The concept of feedback is pretty simple. Take a problem, apply a solution and analyze the results. Repetition of the process with different solutions leads to what is known as a feedback loop.
The process is present in many walks of life, from finance and education to engineering.
Engineers study control theory to understand the dynamics of a system and how to adjust it to achieve a desired response.
In practice, it often involves the use of a proportional-integral-derivative control system — commonly referred to as a PID controller.
So I don’t bore you any longer with my geek speak, I’ll try to conjure an example of how it works in the real world. Monday mornings, I drive I-40 West to work in Research Triangle Park. I usually aim for a presumably safe vehicle speed of 65 mph on the stretch from the Wade Avenue merge to the I-540 spur — my input into our loop.

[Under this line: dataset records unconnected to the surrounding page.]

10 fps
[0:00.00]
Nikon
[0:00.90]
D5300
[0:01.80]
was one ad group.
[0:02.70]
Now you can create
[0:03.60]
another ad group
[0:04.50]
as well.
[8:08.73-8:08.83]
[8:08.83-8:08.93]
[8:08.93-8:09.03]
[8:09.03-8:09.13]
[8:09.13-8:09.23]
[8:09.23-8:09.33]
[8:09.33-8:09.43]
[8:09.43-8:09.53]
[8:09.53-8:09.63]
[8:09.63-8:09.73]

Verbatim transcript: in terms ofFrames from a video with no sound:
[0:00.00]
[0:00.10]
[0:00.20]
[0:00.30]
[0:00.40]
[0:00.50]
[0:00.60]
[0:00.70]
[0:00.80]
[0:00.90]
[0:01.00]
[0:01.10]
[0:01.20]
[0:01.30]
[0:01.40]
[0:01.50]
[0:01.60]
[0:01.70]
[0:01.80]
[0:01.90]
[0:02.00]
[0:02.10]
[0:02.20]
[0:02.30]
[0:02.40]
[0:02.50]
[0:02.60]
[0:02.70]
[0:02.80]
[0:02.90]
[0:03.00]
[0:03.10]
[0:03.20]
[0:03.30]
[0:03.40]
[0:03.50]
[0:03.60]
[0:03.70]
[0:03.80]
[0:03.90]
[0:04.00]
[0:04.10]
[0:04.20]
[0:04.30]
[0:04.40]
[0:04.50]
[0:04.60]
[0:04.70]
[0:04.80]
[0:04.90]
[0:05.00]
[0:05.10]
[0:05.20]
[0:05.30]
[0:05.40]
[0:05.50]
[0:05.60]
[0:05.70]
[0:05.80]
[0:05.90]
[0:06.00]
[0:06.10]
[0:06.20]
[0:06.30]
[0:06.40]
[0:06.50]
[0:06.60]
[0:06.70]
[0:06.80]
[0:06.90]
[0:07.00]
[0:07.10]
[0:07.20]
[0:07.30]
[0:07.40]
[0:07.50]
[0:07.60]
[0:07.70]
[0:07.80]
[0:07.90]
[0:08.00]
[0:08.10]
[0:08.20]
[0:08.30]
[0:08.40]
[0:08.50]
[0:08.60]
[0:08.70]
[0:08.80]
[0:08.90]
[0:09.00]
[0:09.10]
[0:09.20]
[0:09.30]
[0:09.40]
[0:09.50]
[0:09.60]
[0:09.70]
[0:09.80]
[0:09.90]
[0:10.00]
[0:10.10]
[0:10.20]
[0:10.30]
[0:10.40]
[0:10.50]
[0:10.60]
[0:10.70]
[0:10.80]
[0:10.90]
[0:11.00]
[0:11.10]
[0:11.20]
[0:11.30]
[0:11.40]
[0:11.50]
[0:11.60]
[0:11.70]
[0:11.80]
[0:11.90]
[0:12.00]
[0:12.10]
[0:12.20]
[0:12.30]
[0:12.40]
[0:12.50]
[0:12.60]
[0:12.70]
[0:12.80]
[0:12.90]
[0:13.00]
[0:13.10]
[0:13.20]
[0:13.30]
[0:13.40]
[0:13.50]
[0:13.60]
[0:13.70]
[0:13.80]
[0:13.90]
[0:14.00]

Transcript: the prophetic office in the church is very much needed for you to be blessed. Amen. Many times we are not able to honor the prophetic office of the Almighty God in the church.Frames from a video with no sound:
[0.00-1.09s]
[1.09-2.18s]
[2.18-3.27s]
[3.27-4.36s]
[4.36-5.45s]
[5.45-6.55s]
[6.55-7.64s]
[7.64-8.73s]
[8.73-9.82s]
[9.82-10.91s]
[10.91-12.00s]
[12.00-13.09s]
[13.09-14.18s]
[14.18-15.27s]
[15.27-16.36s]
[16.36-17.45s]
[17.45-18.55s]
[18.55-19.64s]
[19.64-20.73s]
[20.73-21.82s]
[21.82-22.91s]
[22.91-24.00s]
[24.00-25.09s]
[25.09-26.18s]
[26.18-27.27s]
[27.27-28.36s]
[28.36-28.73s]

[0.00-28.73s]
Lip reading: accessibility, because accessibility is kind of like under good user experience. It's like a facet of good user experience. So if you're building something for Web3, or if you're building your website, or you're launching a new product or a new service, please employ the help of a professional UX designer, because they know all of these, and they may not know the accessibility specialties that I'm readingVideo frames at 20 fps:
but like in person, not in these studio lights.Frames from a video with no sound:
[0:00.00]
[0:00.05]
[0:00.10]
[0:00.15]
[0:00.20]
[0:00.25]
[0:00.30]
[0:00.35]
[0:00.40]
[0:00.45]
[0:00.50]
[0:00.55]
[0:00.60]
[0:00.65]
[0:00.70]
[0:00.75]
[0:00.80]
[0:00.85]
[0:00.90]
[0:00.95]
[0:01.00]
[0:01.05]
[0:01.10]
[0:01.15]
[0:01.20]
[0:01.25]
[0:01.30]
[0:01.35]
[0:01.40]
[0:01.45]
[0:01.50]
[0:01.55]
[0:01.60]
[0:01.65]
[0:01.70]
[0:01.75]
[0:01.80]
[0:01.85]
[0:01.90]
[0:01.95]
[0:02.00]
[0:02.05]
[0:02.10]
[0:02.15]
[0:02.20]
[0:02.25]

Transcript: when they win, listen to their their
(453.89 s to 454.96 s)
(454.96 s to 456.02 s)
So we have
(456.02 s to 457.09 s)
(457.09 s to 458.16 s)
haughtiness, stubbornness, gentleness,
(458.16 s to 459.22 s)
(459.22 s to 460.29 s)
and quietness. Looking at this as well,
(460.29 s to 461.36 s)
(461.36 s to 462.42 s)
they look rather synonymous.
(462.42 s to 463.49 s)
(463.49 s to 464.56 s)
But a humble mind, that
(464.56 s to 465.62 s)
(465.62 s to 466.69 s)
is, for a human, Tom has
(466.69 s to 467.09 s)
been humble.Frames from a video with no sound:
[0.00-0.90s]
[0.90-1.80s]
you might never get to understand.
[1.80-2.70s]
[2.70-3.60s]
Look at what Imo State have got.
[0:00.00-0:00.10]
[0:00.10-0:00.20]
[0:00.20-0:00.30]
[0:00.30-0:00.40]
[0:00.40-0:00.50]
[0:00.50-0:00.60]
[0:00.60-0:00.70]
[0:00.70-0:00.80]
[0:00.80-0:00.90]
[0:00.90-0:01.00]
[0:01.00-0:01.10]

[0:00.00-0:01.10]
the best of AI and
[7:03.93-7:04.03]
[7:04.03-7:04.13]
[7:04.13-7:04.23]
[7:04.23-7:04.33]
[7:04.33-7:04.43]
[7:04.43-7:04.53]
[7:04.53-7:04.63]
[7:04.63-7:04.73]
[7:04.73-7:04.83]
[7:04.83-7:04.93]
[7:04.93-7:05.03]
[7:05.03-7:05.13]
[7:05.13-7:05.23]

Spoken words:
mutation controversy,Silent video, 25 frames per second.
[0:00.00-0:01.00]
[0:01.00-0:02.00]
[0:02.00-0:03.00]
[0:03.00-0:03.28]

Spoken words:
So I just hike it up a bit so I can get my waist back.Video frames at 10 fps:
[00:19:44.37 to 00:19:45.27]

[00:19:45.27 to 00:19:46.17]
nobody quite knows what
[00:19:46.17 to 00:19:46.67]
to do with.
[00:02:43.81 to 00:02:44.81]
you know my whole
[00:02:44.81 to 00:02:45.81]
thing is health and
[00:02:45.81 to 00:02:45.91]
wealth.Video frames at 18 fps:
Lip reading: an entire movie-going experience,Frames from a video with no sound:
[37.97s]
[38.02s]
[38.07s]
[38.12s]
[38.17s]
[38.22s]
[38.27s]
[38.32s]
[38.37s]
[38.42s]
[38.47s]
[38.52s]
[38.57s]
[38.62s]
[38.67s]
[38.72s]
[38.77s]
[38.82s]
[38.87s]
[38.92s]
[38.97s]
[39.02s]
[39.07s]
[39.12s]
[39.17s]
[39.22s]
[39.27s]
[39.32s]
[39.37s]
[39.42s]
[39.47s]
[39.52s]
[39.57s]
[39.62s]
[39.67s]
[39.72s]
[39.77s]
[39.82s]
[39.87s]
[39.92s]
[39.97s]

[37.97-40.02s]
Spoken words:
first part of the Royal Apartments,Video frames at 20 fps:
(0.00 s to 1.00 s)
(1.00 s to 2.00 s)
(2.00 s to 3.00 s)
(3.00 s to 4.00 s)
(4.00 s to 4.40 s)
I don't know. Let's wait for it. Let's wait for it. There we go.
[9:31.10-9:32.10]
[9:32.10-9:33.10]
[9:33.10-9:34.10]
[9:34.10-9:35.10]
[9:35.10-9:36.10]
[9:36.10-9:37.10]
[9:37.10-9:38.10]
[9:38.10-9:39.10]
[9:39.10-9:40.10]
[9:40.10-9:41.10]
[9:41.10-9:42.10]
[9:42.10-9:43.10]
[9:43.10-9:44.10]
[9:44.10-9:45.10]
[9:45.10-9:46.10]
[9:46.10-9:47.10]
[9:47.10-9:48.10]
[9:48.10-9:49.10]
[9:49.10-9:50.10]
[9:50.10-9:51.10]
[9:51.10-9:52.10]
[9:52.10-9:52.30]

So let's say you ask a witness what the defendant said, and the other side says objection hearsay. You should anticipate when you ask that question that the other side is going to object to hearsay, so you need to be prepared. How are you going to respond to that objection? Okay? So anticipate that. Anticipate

This is the part where the controller comes in: I could encounter a slow-moving car that requires me to change lanes. The car is a current error and is the proportional element in the equation. Along the same thread, I may have experienced sluggish traffic in the leftmost lane between the Wade Avenue merge and Airport Boulevard exit and decide to continue the remainder of the trip in a different lane. This accumulated error is the integral element. The final element is a rate of change — the derivative term — that is an effort to mollify future error. Taken together, these P, I and D terms come to define a lane-changing system I can use to achieve my goal of driving to work Monday at 65 mph.
Since you are now veterans in PID controllers, let’s try a sample problem to see if we can apply the fundamentals to a dilemma facing N.C . State.
The University aims to have 40,000 students by the fall semester of 2017. Achieving such a population will naturally require a certain population growth rate between now and then. Using a fairly simple growth rate model ( PGR = ( ln ( P2 ) – ln ( P1 ) ) / time in years ), we can approximate that growth at approximately three percent per year.
Simply, the University must maintain a three percent growth rate to reach the student population assumptions the campus infrastructure is being built to accommodate.
Here’s the problem: we have several errors. Our current error is a severe budget shortfall at the state level. The setback — not only this year, but over the last three — has left the University unable to pay for the tenured faculty positions vital to teaching this burgeoning student population. Likewise, the University has a track record of insufficient faculty hiring during the past generation — a clear pattern of an escalating student population with paltry faculty growth. Combining this accumulated error with the current error should lead a logical party to alter its actions. It’s the only possible action in successfully maintaining the growth trajectory.
Unfortunately, we’re not varying anything. We have not truly committed to a change of course that would lead to assuaging any of our errors. And thus, the University will not ever hit the desired targets. If it does, the execution will surely be in a manner unbefitting a top-flight research university.
Admittedly, PID systems are responsive in nature. Perhaps the University has a model that makes the math work. However, if the administrators have it, they sure are being secretive about how this going to work out.
I hope they’re hitting the books. It might be time for a little extra plug and chug.